**Work task**: Starting from the line containing "[21:06.16-21:07.16]", give again every line through the end of the entries, word for word. Pictures stay out of the copy.

**Record set**:
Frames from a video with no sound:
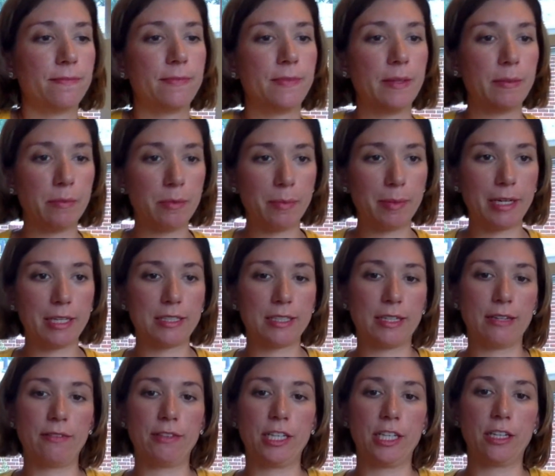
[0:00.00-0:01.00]
I'm about to
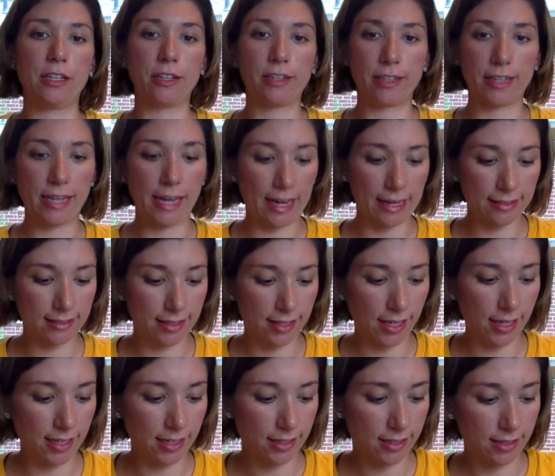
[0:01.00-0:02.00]
have a yarn
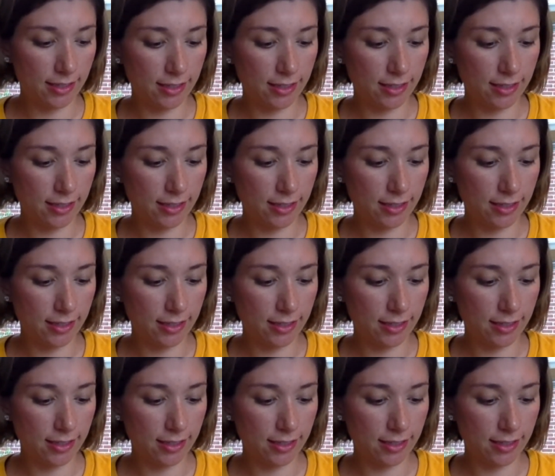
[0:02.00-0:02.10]
cascade.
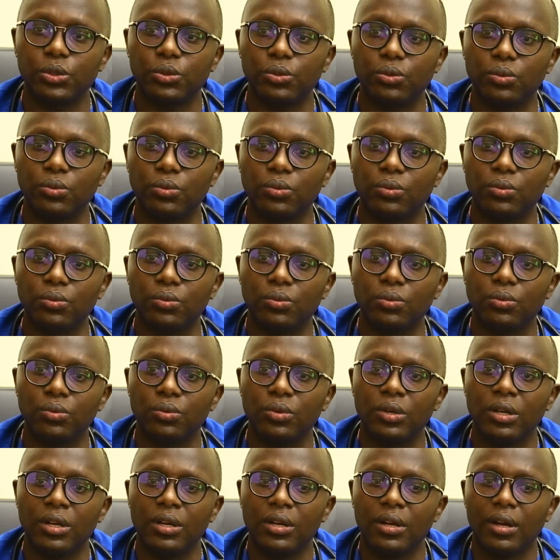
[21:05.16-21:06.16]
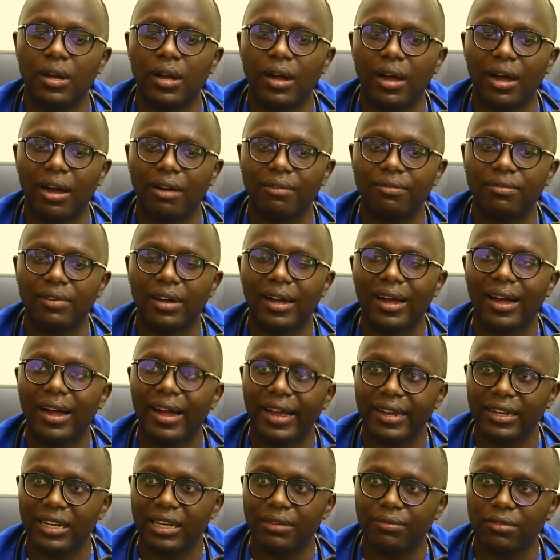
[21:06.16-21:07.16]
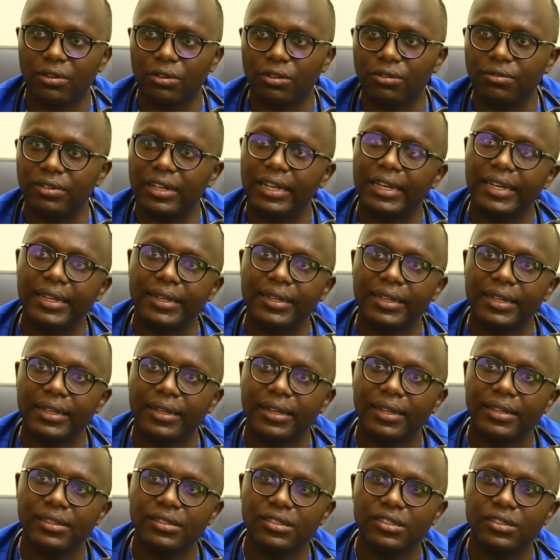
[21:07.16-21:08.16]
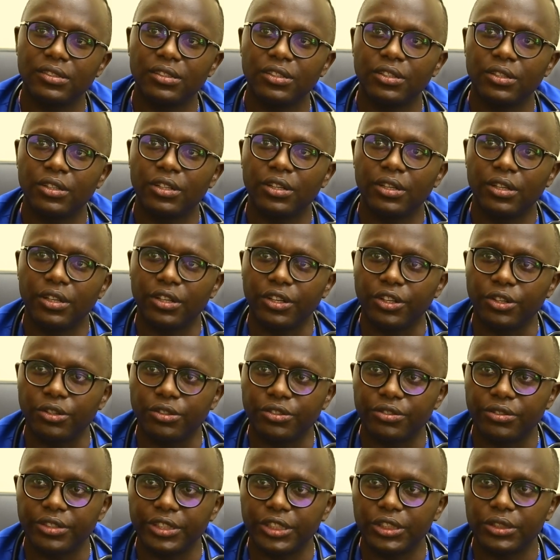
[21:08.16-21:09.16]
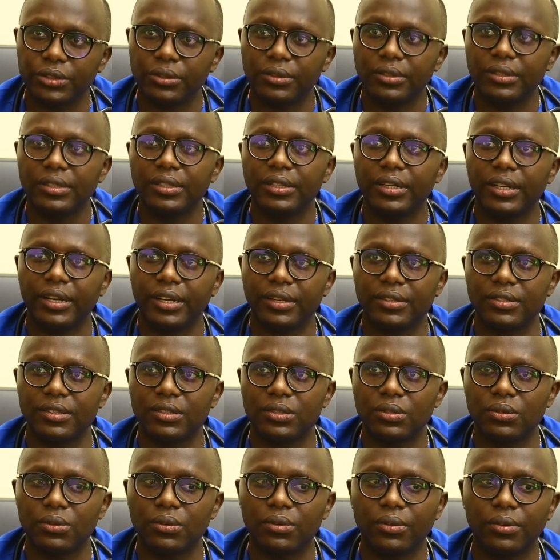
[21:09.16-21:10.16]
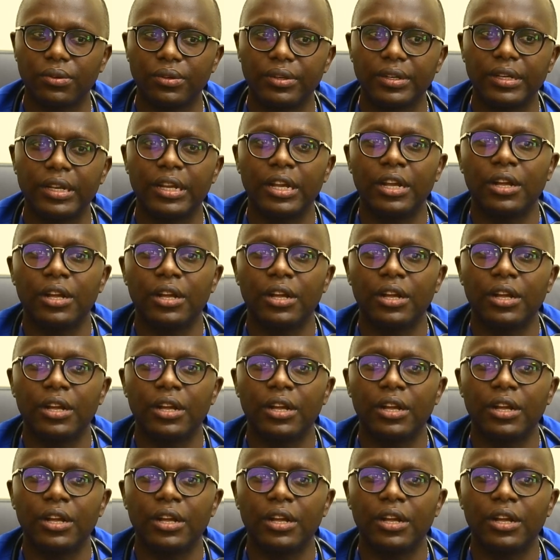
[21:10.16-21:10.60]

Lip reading: to have a high level of cleanliness, nutrition, and so on.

**Reply**:
[21:06.16-21:07.16]
[21:07.16-21:08.16]
[21:08.16-21:09.16]
[21:09.16-21:10.16]
[21:10.16-21:10.60]

Lip reading: to have a high level of cleanliness, nutrition, and so on.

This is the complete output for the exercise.